The high toll taken on gireogi, or “wild goose” families who live apart to give their children better educational chances, was tragically demonstrated last week when all four members of a Korean family apparently committed suicide.

The shocking development shook the small New Zealand town in which the mother and two daughters lived, and illustrated the emotional cost of this type of separation.

Forty-four-year-old Baek Young-jin was found dead in the Christchurch suburb of Avonhead, New Zealand, on Sunday morning, according to the local police.

The authorities confirmed that Baek was the husband of Cho Sung-eun, 43, and father of Baek Yeon-jae, 17, and Baek Yeon-sue, 13. Cho and the Baek girls were found dead last Wednesday at their home.

The senior Baek had arrived in New Zealand last Friday, along with his sister and brother-in-law, to prepare funeral arrangements for his wife and daughters.

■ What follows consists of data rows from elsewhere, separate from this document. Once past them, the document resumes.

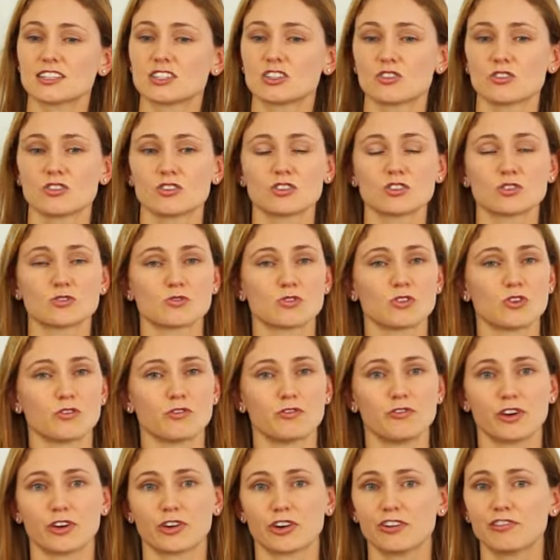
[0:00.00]
So those
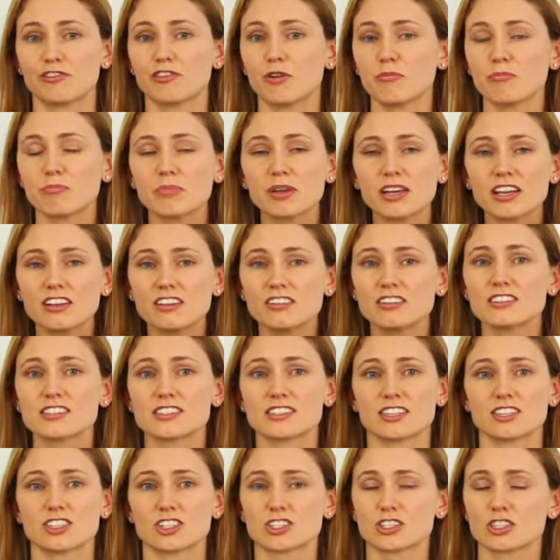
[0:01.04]
vary from pills
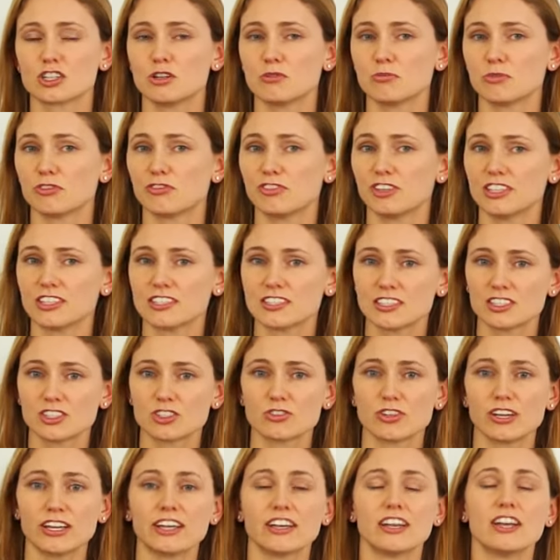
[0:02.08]
such as clomiphene
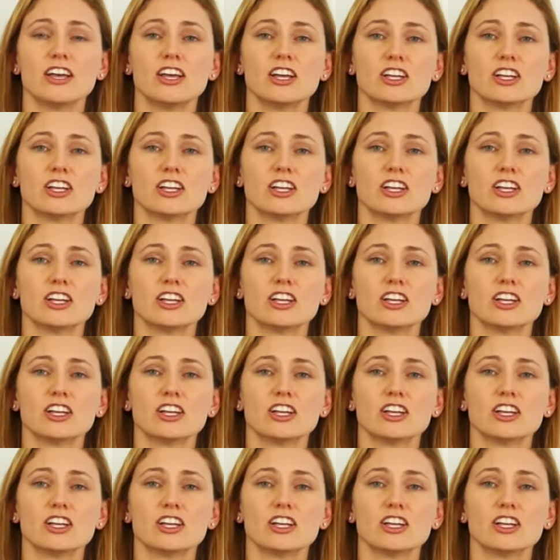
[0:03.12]
citrate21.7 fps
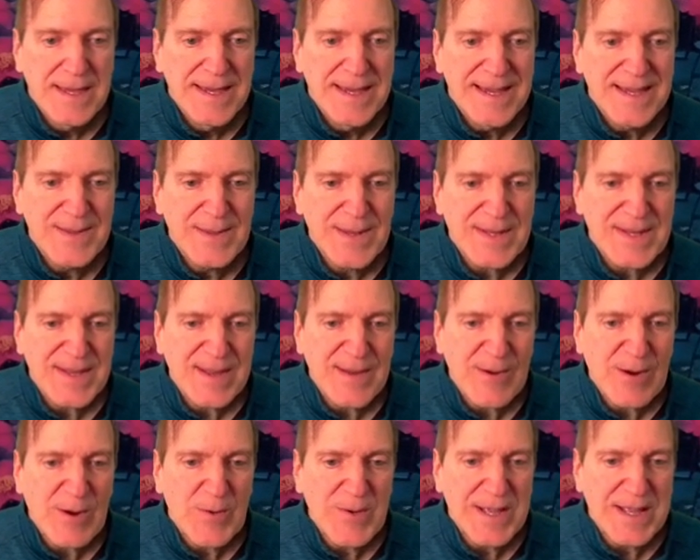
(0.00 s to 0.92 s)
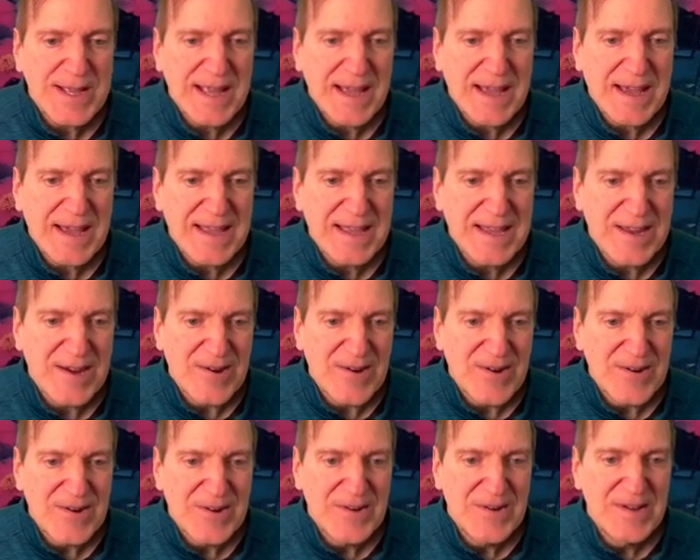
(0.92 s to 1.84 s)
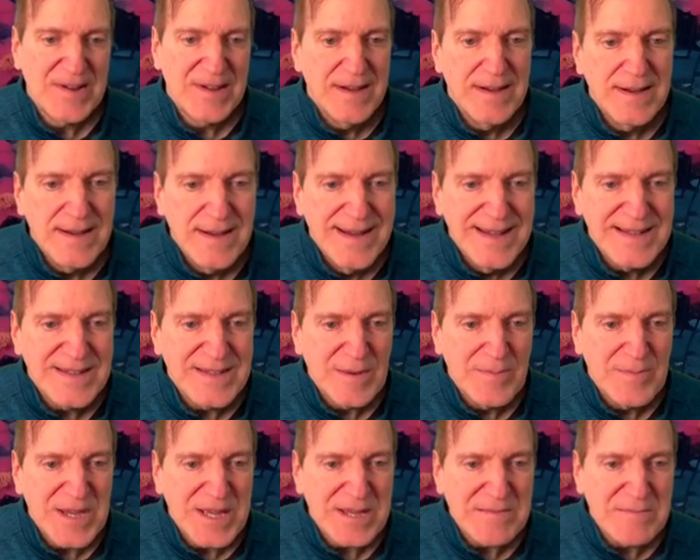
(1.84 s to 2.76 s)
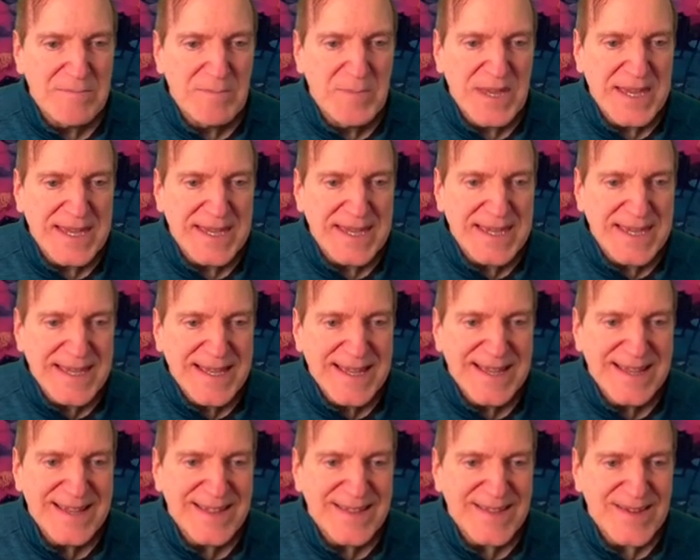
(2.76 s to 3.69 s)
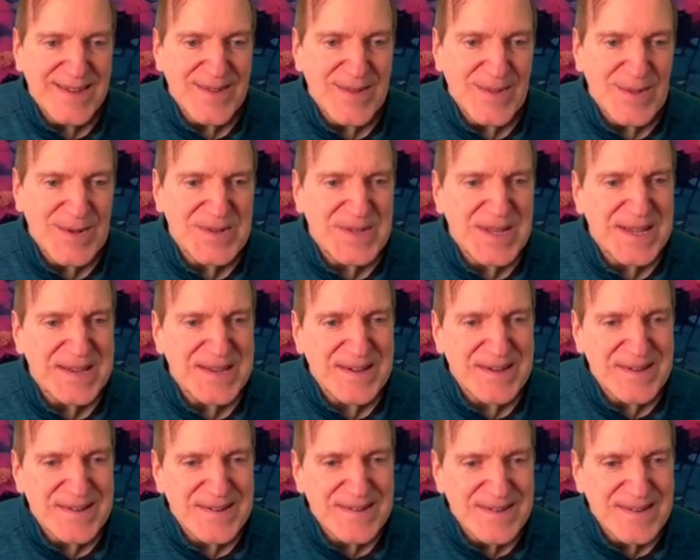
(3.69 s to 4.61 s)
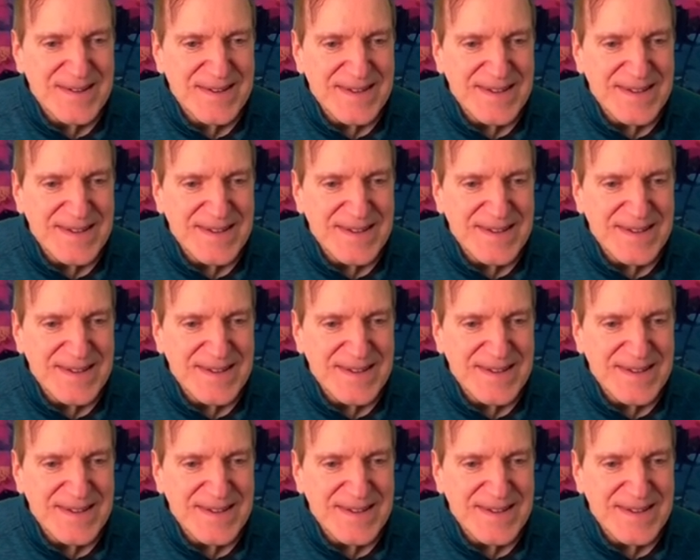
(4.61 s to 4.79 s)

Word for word: And let's see what we got here. The big B, it looks like a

Fathers like Baek, who live apart from the rest of their family while the children study abroad, are called gireogi fathers in Korea.

In some cases, the financial strain of supporting two homes on one income leads fathers to commit suicide, but the stresses can lead to other problems, including infidelity, divorce and legal battles over money.

Korea’s pressure-packed secondary education system has been blamed for the wild goose phenomenon, as parents go to extremes to give young students the chance to study in a less exhausting environment.

To address the problem, some have called for the education market here to be opened up to institutions from other advanced countries, which could help meet the demand for overseas studies.

Police in New Zealand have not sought anyone in connection with the deaths, and they declined to comment on the circumstances of the tragedies because the cases are now before the coroner.

One of Cho’s neighbors told the New Zealand media that Cho’s home in Avonhead was sold for about $100,000 below the asking price of $657,000. Korean community leaders in the Christchurch area, however, have said they didn’t think Cho and her daughters were suffering from financial strain.

“But they have been isolated for so long,” said Kevin Park, president of the Christchurch Korean Society. “It’s a very isolated situation for some families. Some Korean families come [here] to educate their children and have trouble if they don’t have contact with people or they don’t have good neighbors.

“It’s sometimes hard to manage for a mother looking after children,” Park added.